1) Faktor personal, termasuk di dalamnya faktor biologis (umur, jenis kelamin, keadaan
mental, dan lain-lain) dan psikologis (agresivitas, kecerobohan, dan keterasingan);
2) Faktor situasi, seperti situasi konflik, faktor tempat dan waktu.

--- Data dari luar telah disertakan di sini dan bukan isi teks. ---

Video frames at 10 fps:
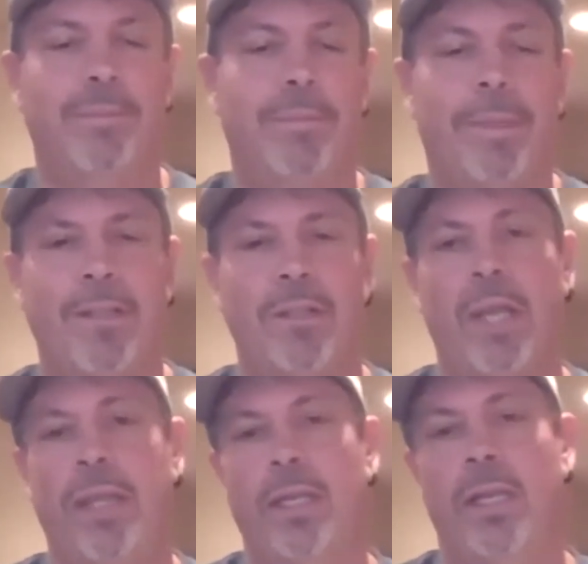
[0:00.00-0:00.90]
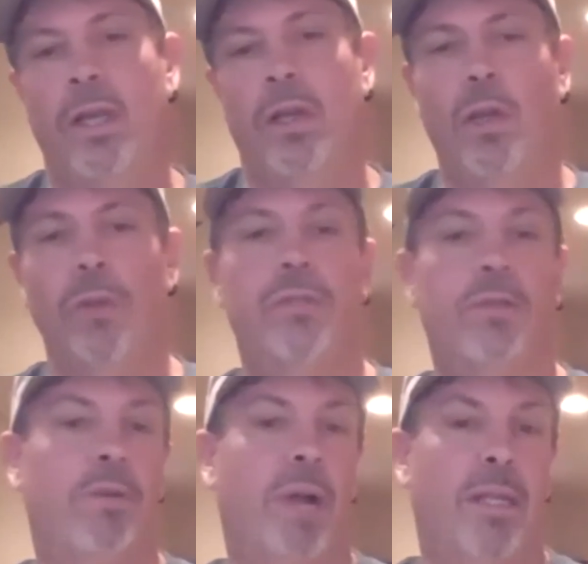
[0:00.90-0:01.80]
So I think those 3
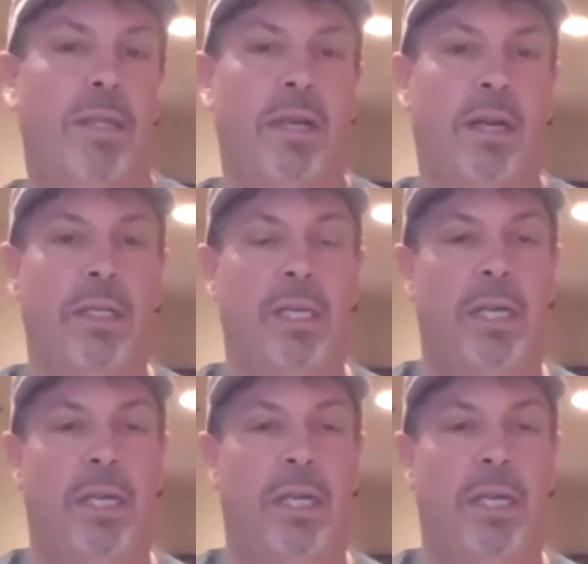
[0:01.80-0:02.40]
right there.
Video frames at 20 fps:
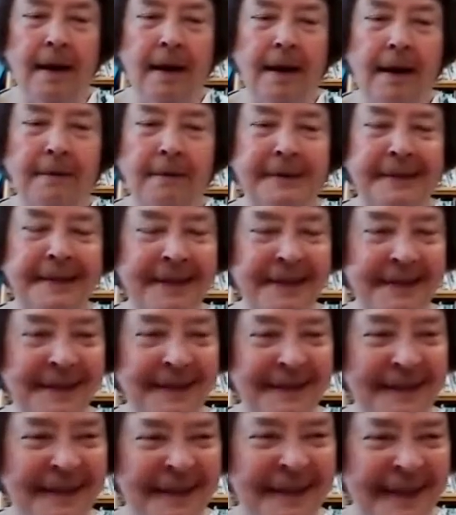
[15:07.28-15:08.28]
I was
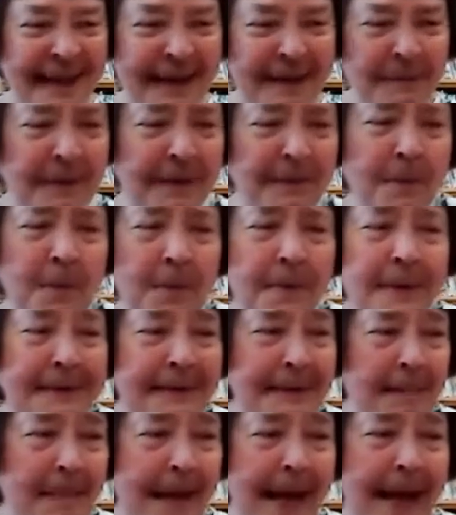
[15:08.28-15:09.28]
thinking today,
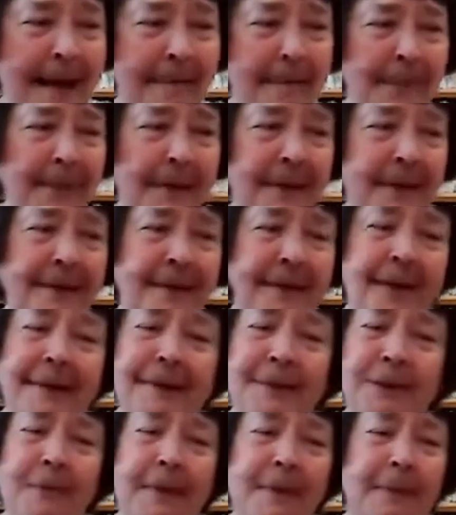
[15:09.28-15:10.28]
what's a map?
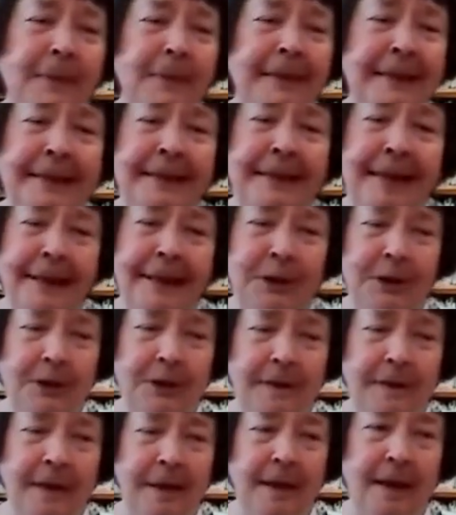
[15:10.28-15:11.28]
It's a
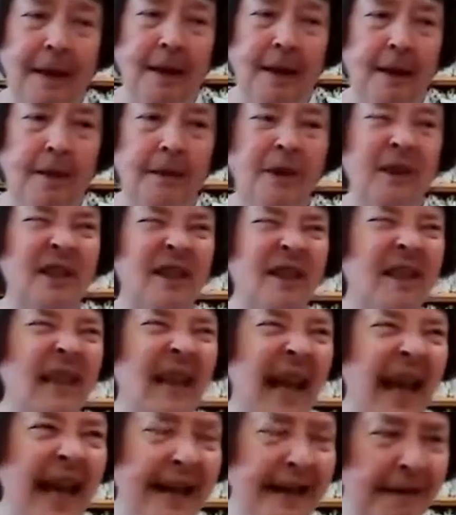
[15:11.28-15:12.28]
representation to
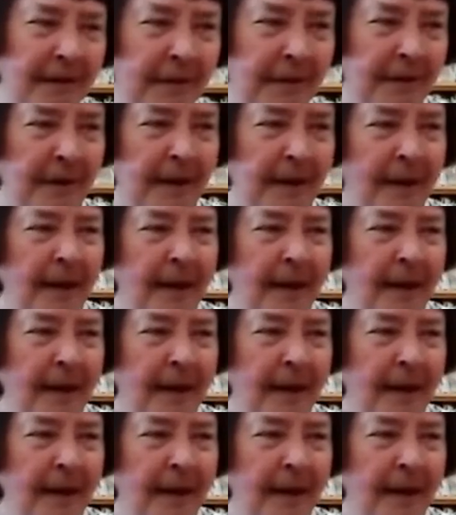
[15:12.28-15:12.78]
scale.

Kriminologi bukanlah bagian dari ilmu hukum pidana. Sering terjadi kesalahan
persepsi tentang bidang ilmu pengetahuan kriminologi. Sebagian besar orang yang pertama
kali mendengar kata kriminologi akan mengaitkannya dengan pendidikan hukum karena kata
kriminologi memang berkaitan dengan masalah kejahatan sehingga serta merta orang
menghubungkan dengan kejahatan dalam artian pelanggaran hukum pidana. Ada juga orang
yang mengaitkan kriminologi dengan pekerjaan detektif atau reserse karena tugas mereka
memang mengungkap suatu peristiwa kejahatan dan menangkap pelakunya. Persepsi ini tidak
sepenuhnya salah, tetapi juga tidak benar. Kriminologi juga bukanlah cabang sosiologi atau
cabang dari studi peradilan pidana (criminal justice), seperti yang diyakini oleh beberapa
orang. Kriminologi dapat dikaitkan dengan pergeseran intelektual yang telah terjadi selama
300 tahun. Sebagai contoh, akarnya yang paling awal dapat dilacak pada filsafat dan ideologi
politik dan bukan ilmu sosial. Kriminologi biasanya menunjuk pada tulisan-tulisan seorang
sarjana Italia, Cesare Beccaria (1738- 1794), sebagai salah satu upaya pertama untuk
mengembangkan pemahaman sistematis tentang mengapa orang melakukan kejahatan.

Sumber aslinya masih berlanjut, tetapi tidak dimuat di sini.